ついに始まった?

「AIが人の仕事を奪う」に現実味。米Amazon、AI活用で従業員を削減していくとのCEO発言

Munenori Taniguchi

Image:Skorzewiak/Shutterstock.com

米Amazonのアンディ・ジャシーCEOは6月16日、従業員に対して今後数年間でAIの採用を拡大し、人員削減が進むことを警告。「もっとAIに関心を持つ」よう促した。

近年、生成AIの普及により、AIが人々の雇用を奪う可能性を懸念する声が上がっている。だが、多くの企業はAIのメリットを享受しつつも、それが必ずしも雇用喪失に繋がるとは言ってこなかった。ジャシーCEOの今回の従業員宛のメッセージは「AIが人の仕事を奪う」可能性に現実味を持たせるものになりそうだ。

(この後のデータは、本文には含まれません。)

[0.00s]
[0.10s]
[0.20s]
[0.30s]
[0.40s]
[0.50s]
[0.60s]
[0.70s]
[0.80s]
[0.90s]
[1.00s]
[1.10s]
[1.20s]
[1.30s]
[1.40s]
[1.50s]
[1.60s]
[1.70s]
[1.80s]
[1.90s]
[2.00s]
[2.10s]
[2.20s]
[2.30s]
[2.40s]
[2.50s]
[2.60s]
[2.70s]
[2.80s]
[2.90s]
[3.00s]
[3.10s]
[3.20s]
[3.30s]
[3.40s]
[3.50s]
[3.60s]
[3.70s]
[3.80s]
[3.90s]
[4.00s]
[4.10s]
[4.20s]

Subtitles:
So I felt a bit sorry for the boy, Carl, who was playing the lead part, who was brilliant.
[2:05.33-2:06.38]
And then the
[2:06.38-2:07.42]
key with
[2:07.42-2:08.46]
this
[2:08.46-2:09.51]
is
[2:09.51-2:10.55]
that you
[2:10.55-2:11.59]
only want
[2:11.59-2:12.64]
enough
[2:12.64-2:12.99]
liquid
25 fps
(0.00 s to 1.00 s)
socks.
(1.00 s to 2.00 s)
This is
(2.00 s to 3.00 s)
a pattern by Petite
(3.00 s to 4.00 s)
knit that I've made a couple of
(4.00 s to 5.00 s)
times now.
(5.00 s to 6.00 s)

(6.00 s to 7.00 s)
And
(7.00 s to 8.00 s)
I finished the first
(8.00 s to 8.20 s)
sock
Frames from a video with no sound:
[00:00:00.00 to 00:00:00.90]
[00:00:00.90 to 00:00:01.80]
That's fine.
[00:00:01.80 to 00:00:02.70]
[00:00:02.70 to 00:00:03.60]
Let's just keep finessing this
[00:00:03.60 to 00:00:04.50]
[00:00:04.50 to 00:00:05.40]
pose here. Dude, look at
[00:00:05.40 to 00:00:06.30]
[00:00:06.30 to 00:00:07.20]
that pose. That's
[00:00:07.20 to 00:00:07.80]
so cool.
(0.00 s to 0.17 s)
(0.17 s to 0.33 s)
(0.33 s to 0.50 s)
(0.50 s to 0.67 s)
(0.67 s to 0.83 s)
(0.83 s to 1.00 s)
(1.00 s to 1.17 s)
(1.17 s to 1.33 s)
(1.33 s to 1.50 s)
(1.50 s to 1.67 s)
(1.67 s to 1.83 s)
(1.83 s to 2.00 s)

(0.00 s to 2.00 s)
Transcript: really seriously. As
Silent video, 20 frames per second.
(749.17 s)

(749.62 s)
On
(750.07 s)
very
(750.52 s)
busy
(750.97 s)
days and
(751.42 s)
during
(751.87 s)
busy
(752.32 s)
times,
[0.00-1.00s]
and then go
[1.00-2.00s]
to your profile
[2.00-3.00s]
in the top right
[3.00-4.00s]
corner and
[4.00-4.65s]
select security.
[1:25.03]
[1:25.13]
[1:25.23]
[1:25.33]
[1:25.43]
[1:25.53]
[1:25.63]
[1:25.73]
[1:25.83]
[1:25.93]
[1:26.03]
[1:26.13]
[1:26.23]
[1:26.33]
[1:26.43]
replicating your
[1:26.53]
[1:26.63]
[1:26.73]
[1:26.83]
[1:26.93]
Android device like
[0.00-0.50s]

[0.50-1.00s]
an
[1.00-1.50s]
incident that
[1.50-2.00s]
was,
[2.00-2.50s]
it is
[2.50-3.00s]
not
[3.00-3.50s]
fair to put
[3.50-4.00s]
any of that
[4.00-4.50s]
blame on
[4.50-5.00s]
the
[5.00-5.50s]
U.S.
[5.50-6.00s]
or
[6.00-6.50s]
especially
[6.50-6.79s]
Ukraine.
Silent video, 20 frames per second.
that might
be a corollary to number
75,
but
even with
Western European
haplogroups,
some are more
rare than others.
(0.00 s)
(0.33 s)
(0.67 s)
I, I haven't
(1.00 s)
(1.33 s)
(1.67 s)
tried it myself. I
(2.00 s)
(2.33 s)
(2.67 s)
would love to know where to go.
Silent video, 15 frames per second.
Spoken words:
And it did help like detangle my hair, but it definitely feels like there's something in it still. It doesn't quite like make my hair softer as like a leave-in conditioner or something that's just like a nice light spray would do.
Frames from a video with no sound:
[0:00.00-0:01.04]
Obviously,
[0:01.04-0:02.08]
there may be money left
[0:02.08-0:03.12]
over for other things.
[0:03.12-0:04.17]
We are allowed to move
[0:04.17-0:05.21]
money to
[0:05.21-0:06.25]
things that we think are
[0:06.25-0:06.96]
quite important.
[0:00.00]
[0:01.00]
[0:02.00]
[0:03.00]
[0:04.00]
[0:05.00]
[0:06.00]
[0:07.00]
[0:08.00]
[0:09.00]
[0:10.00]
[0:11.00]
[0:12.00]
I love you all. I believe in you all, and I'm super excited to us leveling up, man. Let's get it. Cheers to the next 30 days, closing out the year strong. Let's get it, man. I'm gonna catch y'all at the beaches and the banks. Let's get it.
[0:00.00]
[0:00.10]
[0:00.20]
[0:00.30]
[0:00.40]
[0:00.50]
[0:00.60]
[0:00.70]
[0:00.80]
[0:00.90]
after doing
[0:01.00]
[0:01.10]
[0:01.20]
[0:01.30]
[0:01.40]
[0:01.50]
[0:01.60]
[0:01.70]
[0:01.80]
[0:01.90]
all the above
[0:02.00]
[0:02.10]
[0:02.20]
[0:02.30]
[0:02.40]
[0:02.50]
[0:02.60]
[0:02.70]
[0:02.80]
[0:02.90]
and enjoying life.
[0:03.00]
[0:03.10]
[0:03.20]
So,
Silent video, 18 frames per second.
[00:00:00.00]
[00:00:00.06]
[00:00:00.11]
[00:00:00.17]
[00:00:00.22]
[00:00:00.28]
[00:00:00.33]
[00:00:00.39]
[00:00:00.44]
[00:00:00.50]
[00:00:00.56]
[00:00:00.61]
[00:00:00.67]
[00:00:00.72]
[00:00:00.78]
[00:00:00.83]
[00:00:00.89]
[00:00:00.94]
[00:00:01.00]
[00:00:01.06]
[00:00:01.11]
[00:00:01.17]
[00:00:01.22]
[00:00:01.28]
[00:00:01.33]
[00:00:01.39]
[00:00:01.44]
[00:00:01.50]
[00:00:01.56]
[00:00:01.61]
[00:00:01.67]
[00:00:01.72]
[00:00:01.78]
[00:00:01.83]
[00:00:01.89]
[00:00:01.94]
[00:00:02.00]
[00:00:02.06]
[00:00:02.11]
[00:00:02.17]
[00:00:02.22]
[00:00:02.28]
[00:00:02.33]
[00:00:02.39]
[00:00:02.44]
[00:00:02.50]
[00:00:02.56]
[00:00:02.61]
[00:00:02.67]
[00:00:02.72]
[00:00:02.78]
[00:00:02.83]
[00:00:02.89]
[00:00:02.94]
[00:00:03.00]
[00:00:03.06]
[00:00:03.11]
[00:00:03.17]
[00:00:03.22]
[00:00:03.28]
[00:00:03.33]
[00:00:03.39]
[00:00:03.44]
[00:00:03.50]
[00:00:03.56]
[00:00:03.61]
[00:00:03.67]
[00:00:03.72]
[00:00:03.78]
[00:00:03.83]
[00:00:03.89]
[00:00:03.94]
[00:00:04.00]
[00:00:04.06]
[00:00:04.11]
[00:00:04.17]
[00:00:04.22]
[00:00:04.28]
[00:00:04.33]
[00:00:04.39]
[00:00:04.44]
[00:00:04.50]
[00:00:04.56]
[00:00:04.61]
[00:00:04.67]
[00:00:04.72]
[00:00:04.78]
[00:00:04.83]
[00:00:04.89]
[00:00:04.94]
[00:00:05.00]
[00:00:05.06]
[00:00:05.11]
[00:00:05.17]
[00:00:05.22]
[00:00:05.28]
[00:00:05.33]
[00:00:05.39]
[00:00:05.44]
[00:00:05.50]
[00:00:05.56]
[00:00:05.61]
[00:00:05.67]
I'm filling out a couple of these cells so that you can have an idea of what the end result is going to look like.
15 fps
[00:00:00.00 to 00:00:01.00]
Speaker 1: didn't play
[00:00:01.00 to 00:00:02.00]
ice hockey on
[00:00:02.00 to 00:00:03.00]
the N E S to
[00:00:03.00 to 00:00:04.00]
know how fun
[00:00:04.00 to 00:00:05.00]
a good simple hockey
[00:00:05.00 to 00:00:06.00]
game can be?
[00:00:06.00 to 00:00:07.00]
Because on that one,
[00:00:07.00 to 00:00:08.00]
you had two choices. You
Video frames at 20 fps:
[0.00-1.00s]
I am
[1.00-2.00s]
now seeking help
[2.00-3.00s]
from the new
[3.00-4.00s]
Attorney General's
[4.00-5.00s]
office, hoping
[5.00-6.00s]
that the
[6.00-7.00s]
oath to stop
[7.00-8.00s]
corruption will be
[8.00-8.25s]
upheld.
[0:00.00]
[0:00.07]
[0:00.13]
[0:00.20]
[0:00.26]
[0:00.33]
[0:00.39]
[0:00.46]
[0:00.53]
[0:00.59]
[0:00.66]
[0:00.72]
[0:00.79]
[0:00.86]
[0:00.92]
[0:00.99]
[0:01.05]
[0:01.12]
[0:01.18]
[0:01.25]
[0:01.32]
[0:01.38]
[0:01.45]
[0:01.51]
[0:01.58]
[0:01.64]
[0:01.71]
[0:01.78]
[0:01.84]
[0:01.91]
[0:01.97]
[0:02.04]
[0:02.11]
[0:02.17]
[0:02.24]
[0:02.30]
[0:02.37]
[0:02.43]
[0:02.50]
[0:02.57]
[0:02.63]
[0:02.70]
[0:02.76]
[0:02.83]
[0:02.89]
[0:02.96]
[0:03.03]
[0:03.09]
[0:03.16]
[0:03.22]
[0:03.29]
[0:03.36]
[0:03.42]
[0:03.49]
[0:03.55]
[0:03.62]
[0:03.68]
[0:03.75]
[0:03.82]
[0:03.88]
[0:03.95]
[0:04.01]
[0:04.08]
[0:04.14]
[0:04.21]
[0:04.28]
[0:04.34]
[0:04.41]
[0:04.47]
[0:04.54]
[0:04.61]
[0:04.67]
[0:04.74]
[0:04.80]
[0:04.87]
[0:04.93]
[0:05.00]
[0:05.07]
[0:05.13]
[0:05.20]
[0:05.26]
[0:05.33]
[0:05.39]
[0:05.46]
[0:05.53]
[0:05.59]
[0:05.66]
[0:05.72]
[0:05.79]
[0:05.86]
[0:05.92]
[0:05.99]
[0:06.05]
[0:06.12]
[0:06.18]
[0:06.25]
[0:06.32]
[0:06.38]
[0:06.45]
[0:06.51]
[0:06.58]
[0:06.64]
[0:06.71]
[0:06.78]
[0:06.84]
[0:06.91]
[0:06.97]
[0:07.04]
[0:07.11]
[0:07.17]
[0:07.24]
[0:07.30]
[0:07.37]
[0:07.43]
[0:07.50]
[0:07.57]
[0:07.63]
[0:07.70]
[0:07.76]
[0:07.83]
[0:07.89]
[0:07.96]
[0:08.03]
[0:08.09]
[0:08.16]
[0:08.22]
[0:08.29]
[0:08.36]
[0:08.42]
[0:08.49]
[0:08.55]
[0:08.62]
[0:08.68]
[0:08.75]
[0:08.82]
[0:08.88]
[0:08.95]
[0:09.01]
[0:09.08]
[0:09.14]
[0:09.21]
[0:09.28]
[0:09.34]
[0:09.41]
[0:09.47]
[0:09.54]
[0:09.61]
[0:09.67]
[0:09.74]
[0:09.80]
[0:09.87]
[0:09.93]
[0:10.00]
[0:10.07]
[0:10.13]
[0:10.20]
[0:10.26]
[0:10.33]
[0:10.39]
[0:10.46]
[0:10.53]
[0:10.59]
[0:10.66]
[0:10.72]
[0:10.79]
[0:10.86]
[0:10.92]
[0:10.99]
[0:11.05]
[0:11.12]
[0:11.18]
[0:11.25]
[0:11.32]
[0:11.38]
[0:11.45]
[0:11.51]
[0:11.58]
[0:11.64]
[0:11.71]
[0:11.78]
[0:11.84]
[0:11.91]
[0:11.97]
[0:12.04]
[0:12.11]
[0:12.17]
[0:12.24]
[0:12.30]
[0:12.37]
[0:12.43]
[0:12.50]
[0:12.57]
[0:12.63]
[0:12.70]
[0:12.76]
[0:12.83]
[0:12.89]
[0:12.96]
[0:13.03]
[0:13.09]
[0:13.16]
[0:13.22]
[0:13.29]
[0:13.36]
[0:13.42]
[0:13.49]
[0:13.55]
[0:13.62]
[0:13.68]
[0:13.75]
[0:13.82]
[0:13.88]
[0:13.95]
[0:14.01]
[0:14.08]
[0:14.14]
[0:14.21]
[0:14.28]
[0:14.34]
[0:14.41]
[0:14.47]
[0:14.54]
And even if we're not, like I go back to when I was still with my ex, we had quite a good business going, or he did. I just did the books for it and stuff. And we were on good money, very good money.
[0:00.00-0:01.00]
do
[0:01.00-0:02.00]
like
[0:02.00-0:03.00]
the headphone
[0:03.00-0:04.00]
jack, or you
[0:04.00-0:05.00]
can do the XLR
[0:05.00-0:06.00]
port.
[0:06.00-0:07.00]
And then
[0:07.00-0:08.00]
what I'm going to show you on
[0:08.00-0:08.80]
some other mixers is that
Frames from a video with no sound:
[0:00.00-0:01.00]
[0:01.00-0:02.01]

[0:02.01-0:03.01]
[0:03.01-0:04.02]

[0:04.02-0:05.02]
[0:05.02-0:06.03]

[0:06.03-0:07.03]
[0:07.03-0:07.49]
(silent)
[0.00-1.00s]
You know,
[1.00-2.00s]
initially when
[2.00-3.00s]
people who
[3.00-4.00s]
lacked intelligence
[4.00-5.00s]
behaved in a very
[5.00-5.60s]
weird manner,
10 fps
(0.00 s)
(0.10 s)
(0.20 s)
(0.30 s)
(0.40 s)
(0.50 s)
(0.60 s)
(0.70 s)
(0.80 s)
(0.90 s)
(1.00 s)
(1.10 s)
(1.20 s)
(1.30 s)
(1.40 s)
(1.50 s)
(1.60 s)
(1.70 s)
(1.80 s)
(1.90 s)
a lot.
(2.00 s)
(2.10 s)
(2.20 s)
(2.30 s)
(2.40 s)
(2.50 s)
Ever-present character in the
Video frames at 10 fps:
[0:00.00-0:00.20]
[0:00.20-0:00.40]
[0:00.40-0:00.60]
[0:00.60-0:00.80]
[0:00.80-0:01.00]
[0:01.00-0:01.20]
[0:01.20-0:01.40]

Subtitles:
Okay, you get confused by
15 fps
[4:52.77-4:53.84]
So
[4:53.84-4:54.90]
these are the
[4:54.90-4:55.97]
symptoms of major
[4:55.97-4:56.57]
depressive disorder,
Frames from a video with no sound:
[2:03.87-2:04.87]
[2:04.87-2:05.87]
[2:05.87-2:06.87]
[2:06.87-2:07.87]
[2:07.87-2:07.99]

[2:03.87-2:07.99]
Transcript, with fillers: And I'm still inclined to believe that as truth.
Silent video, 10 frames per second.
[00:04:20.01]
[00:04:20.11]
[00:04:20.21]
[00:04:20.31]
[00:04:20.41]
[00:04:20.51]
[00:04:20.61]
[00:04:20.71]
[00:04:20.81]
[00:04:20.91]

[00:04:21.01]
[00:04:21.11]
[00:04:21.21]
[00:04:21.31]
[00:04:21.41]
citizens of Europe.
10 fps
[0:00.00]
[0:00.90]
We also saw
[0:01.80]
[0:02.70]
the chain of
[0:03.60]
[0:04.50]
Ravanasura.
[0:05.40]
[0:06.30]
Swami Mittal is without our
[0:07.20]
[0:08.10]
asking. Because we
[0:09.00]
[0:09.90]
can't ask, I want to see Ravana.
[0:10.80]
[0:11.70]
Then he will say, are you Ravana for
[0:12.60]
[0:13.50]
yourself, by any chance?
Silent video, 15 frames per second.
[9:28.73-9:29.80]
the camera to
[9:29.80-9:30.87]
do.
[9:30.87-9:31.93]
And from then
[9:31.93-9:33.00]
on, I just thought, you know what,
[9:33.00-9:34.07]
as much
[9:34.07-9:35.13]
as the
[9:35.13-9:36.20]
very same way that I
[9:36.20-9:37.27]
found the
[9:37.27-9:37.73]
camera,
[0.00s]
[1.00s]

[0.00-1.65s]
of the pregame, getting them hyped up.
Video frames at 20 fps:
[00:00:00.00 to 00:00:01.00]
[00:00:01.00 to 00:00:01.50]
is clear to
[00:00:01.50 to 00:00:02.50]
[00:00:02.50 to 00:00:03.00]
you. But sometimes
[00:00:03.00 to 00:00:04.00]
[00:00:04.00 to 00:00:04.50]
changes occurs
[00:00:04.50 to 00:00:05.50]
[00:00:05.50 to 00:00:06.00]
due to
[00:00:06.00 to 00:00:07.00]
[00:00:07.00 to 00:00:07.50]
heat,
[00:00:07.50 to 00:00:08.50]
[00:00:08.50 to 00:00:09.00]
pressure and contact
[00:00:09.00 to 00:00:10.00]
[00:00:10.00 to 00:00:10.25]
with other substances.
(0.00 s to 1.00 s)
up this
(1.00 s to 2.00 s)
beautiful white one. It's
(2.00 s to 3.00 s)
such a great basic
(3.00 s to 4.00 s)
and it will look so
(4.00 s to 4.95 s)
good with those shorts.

ジャシーCEOは、AIの活用が「効率性の向上」をもたらすことを期待しており、結果として「現在行われている一部の仕事を担う人材は減り、他の一部の種類の仕事を担当する人材が増えるだろう」と曖昧に述べつつ、要するに「今後数年間で、会社全体でAIを広範囲に活用することで、効率性が向上し、全社規模で従業員数が減少すると予想している」とした。

生成AIブームの先駆けとなったChatGPTなどは、いくつかの指示を組み合わせた命令文を与えることで、求めに応じた文章や画像などを生成する能力をもつ。そのため、書類作成をはじめとする初歩的な事務作業は人からAIへの移行がしやすいと考えられている。

5月、有力なAIベンチャー企業のひとつAnthropicのダリオ・アモデイCEOは「AI技術によって初級レベルのホワイトカラー職の半分が消滅する可能性がある」と述べた。GoogleでAI研究を行い2024年にノーベル物理学賞を受賞したジェフリー・ヒントン氏は、高性能なAIがロボットに搭載され「これまで人間でなければできなかった知的労働をこなすようになれば、人間の労働者はロボットにはできない仕事こなすため、かなりの熟練度を身につける必要が出てくる」とした。

Amazonは2024年末時点で、全世界で150万人を雇用している。これは大手小売り企業のウォルマートに次ぐ、米国第2位の雇用規模だという。その多くは物流倉庫における労働者だが、約35万人はオフィスに勤務している。